CITY NOTES

An Indian Muslim was recently murdered by a mob for eating beef. In a secular country, it shouldn’t matter what people eat, but eating beef apparently doesn’t count. I remember seeing in Communist-ruled Calcutta, now Kolkata, piglets roaming the streets of a katchi abadi. But cows are sacred. ‘Sacred cow’ is a particular contribution of the Hindu religion to the English language.

The military does not like the term being applied to it, not so much because they are not sacred, as because they don’t like being called cows. I mean, cows don’t go around making threatening phone calls, as General Musharraf was said to have made to Benazir Bhutto during a phone call which lobbyist Mark Siegal said took place, when he testified in the Benazir murder case. General Musharraf ‘s having done so was made more likely by his being a rough’n’tough commando, who are eminently suited to give people shut-up calls. General Musharraf defended himself, saying that Asif Zardari, who Siegel said was present, did not once take action during the five years of his Presidency. Only a cow (or rather bull?) would not use the Presidency to wreak vengeance on anyone threatening his spouse, was the implication.

Also, cows do not get invited to the Royal United Services Institute, as COAS Gen Raheel Sharif was.
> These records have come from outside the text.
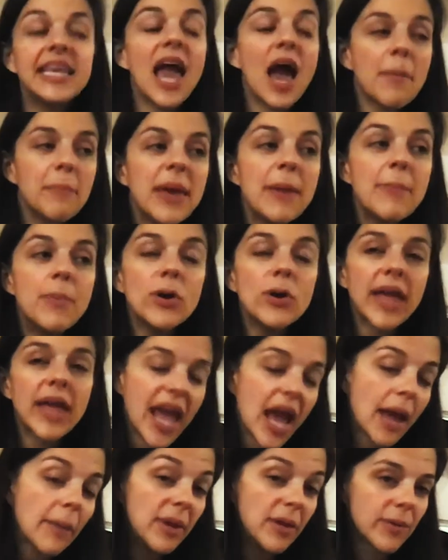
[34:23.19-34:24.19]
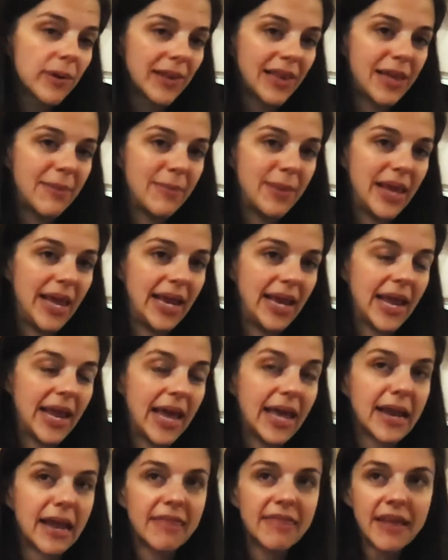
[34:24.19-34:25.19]
Yeah, people can be really mean.
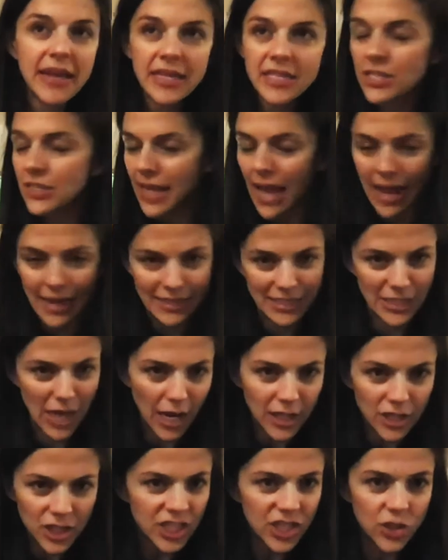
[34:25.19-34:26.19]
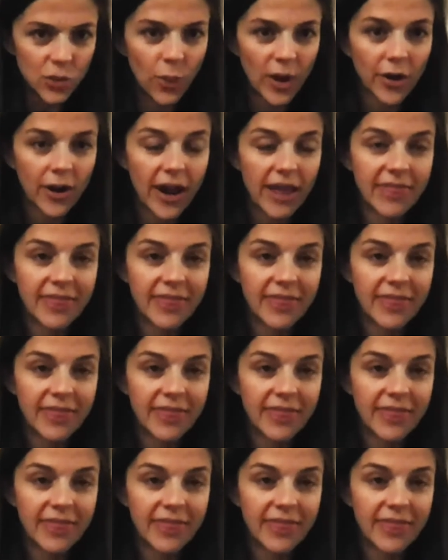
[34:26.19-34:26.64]
And I think it's not just Twitter.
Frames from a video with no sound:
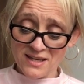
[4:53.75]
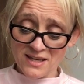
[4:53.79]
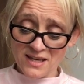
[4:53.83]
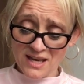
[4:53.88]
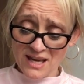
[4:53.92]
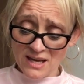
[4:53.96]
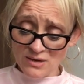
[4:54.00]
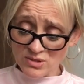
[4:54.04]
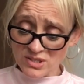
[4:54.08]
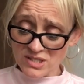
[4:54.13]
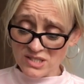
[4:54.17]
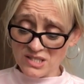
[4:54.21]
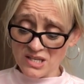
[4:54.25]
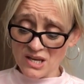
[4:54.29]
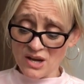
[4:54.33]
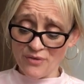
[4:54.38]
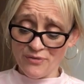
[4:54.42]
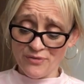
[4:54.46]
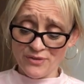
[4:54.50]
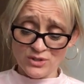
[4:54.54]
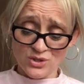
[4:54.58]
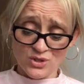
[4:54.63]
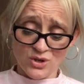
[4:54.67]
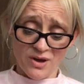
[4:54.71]
"How
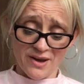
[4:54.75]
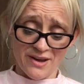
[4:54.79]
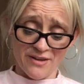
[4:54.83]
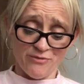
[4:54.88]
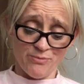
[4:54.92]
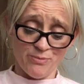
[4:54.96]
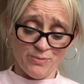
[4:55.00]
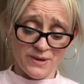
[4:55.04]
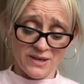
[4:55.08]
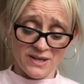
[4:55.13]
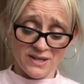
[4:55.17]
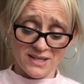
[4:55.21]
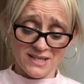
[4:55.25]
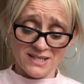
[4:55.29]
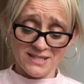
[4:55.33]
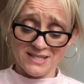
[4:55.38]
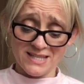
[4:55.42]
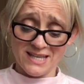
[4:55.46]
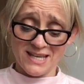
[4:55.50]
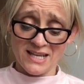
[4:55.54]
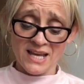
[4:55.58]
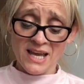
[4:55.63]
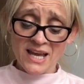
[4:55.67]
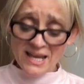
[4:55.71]
selfish I have been," he
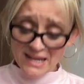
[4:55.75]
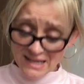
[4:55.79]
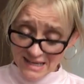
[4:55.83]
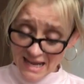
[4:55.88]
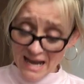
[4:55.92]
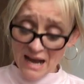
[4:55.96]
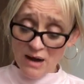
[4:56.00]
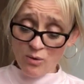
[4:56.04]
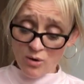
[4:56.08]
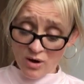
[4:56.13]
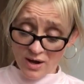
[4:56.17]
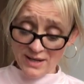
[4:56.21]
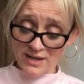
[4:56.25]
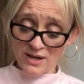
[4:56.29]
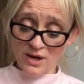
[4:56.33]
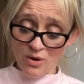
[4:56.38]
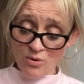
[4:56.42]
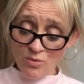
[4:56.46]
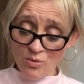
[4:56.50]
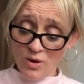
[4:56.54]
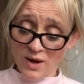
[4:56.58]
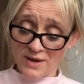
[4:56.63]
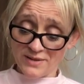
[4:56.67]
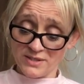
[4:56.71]
said. "Now I know
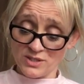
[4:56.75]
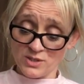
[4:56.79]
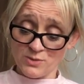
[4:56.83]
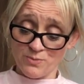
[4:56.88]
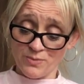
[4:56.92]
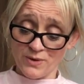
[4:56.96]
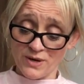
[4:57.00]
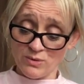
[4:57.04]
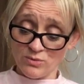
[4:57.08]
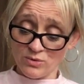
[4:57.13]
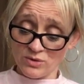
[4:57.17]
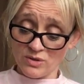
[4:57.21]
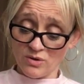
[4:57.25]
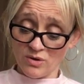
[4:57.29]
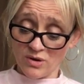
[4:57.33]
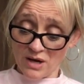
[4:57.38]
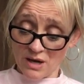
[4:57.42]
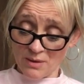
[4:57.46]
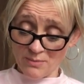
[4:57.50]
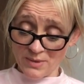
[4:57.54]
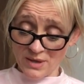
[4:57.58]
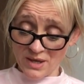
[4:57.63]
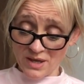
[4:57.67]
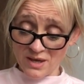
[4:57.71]
why this spring would not
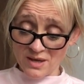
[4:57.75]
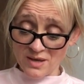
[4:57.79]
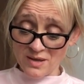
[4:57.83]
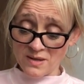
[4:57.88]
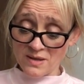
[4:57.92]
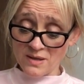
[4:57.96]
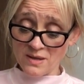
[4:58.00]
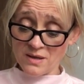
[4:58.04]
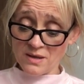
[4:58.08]
come here."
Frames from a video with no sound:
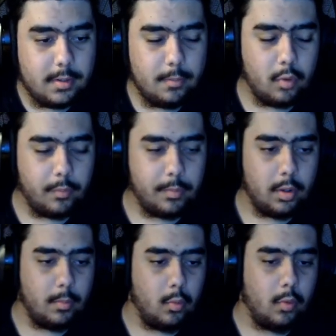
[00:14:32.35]
morph
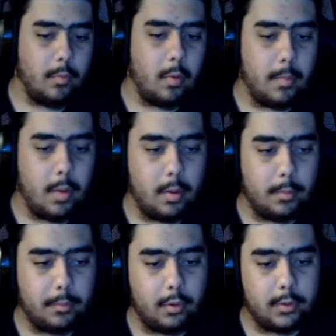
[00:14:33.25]
ball
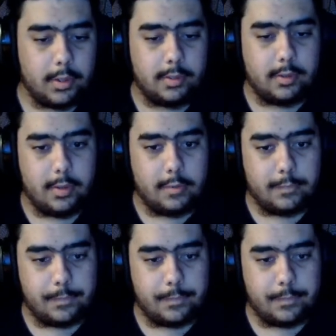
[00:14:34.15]
bombs, all that stuff.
However, the Indians seem as scared of our sacred cow as anything. Mian Nawaz Sharif’s peace offer to India may well have been rejected by it, and an exchange of waves may have been all that happened between him and Modi, but we should be aware that both speech and wave were approved by our sacred cows. They were busy taking revenge from the Muslim who slaughtered their Mother Cow. A charge his mother in turn denied. She said she had never seen beef in her life. Yeah, sounds like someone who also smuggled vegetable ghee into the house in a plain paperbag.
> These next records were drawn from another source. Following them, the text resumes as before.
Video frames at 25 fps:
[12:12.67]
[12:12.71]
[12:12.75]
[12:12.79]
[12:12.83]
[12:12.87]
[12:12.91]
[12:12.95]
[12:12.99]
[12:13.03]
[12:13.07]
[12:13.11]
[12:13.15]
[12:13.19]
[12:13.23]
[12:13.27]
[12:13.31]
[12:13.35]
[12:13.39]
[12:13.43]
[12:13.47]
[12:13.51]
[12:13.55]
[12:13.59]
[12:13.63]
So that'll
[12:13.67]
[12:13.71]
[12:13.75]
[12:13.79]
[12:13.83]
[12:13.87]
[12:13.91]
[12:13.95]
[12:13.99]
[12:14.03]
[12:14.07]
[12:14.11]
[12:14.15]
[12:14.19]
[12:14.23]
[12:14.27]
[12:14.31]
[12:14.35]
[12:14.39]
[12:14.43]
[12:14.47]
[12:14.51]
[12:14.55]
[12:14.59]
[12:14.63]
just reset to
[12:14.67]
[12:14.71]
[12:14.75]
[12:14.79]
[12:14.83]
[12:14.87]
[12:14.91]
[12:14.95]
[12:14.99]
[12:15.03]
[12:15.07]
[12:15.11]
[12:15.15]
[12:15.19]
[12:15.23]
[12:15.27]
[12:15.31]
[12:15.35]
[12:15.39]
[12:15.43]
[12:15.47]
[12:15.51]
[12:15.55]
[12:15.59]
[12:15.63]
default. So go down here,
It seems that in Modi’s India, extremism is eating beef. That means we have to be careful about accepting India’s offer for peace by ending extremism. They’ll make us stop eating beef. The Indian police are properly confused. Are they supposed to stop beef-eating or cattle-rustling? The cattle rustling tribes of Punjab would argue that taking (not stealing) objects of worship cannot be accounted theft. If that was true, the police would find itself deprived of one of the most useful charges it has.

Still, extremism is also a useful tool these days. Extremists have captured Kunduz, the first provincial headquarters to fall in Afghanistan since it was invaded---sorry, liberated--- by the USA. The first thing they did was let all the prisoners out of jail. The government is restoring control by chasing out the extremists. But no mention of the prisoners. The government would probably pay more attention to the problem if it could tear itself away from bombing the local hospital

The prisoners will probably join some of the Pakistanis who are missing from Mina, and will turn up at the Hungarian border, claiming to be Syrian refugees. Among the two most poignant tragedies for the entire Muslim world are Mina and Syria. And Pakistanis apparently are trying to exploit this to get into the European Union.

And just as the US bombing is not all about taking out hospitals, the Modi government is not all about killing beef-eating Muslims. The Modi government is also about killing witches, a lot in tribal villages in Jharkhand. But it isn’t just Jharkhand. There were around 160 murders linked to witchcraft recorded in 2014 across 13 Indian states. About 2,300 people, mostly women, have been killed in such attacks since 2000. Jharkhand gained prominence after five women were killed recently by a mob. So mobs in India have a busy time, and the jackpot will be a suspected witch thought to use beef-eating in her rituals. That’s appropriate, since it seems that apart from making children sick, the witches mostly make cattle sick.

Magic had nothing to do with the passing of Mr Justice (retd) Javed Iqbal, who was Chief Justice of the Lahore High Court before his elevation to the Supreme Court, from where he retired, but who is still best remembered as the eponym of Allama Iqbal’s Javed Namah. He was a distinguished interpreter of Iqbal in his own right but was also a lawyer. In fact, not only was he a Chief Justice himself, but was married to a lawyer, who was appointed to the Lahore High Court by the first Benazir government. Both his sons went into the law, and one of them joined the Tehrik Insaf, taking into the third generation the political tradition that started with the Allama, whose Allahabad Address was as President of the All-India Muslim League of 1932. The Justice himself had contested the 1970 election from a Lahore constituency on a PML ticket. He was a more distinguished son of Sialkot, where he was born in 1924, than Kh Asif. Javed Iqbal tried to spread light in the country where Kh Asif presides over loadshedding.